March 4, 2008
Reviewer: Fred Lessing, Ph.D. (Birmingham, MI)
I’m impressed. Impressed especially with the lucidity and elegance of the writing in a particularly difficult and easily confusing area of philosophy. The book is well organized and the arguments proceed clearly and logically. There are many little reviews and summaries embedded in the text as well as brief abstracts of issues in chapters to follow. I like very much the development or expansion of the phenomenological view of perception and knowledge. Well done!
February 22, 2007
Reviewer: Richard Erle, Ph.D. (Brooklyn, NY)
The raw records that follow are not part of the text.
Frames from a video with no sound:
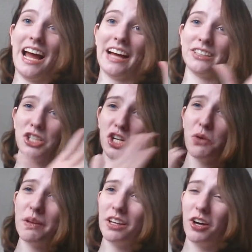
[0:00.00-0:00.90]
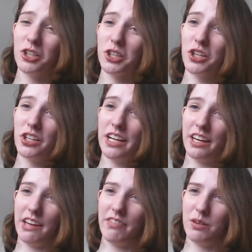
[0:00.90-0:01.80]
Had the show been longer
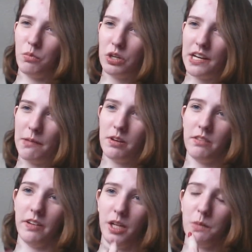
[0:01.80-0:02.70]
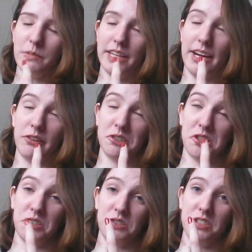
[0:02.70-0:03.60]
and given more time to develop the
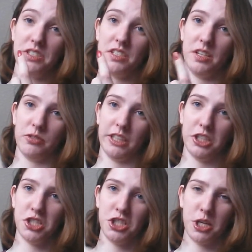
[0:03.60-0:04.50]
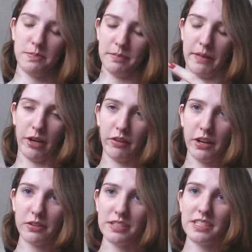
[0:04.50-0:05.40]
characters' relationships and
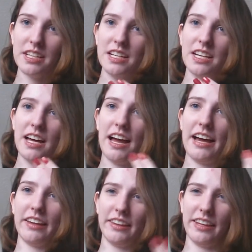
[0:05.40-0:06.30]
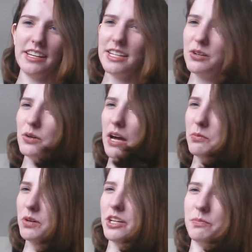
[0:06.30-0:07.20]
backgrounds, I think I
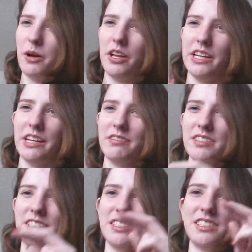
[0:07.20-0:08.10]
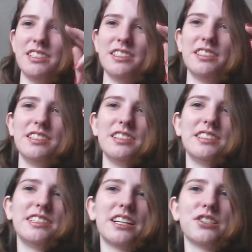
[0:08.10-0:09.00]
would have probably given this
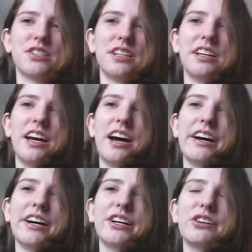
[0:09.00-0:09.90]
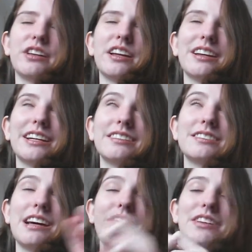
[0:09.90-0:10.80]
section a higher than, like, a
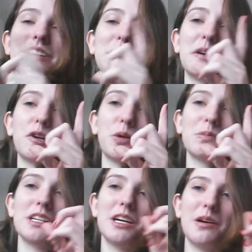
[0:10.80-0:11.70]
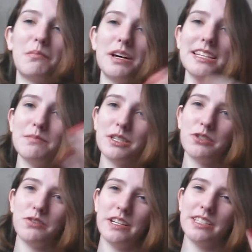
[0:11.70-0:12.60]
7 in my terms. But the
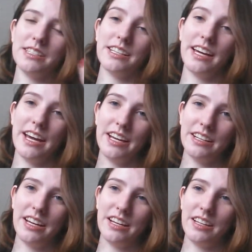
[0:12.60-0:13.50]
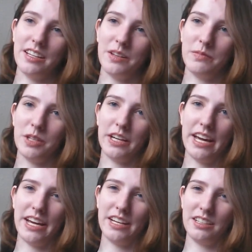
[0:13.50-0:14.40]
mysteries the gang and the
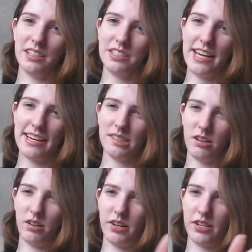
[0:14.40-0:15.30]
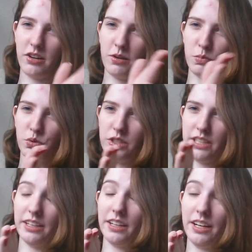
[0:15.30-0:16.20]
gang takes on are more
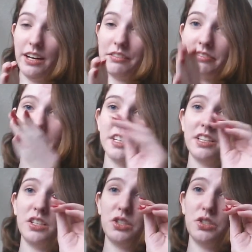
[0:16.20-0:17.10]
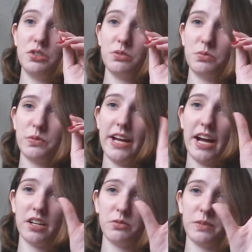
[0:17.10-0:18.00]
than enough
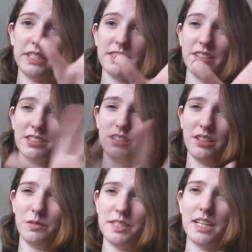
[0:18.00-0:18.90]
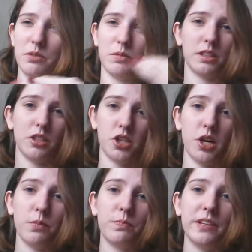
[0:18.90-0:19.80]
reason to stick with the
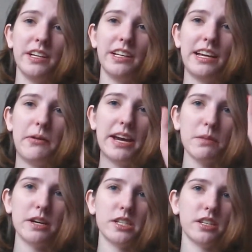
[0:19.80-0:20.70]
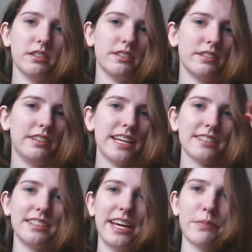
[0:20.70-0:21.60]
show. Now, animation.
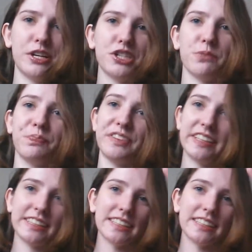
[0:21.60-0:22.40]
Next, animation.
With the benign influence of Ernst Cassier and Emanual Kant, hovering in the background, Dr. Hardy takes the thoughtful reader to where Samuel Johnson, kicking a stone and saying, “Thus I refute Berkely,” left off. Seductively, brilliantly, and carefully, Dr. Hardy discusses the division between reality and subjective experience, but points out there is no such dichotomy in that in the first place such a division does not exist. Rather, according to Dr. Hardy, they subsist as the perceptual and conceptual ingredients of one’s phemenological world. Dr. Hardy’s thinking then goes considerably further with a complex and very thoughtful elaboration of how a consensually shared conceptual world develops despite and yet because of the infinite perspectives one has through every moment. This book requires a scrupulous concentration that will reward everyone interested in the psychology and philosophy of the mind. What makes the book a more pleasurable read is the scintillating and creative linguistic style where unexpected metaphorical word usages delightedly fall into place.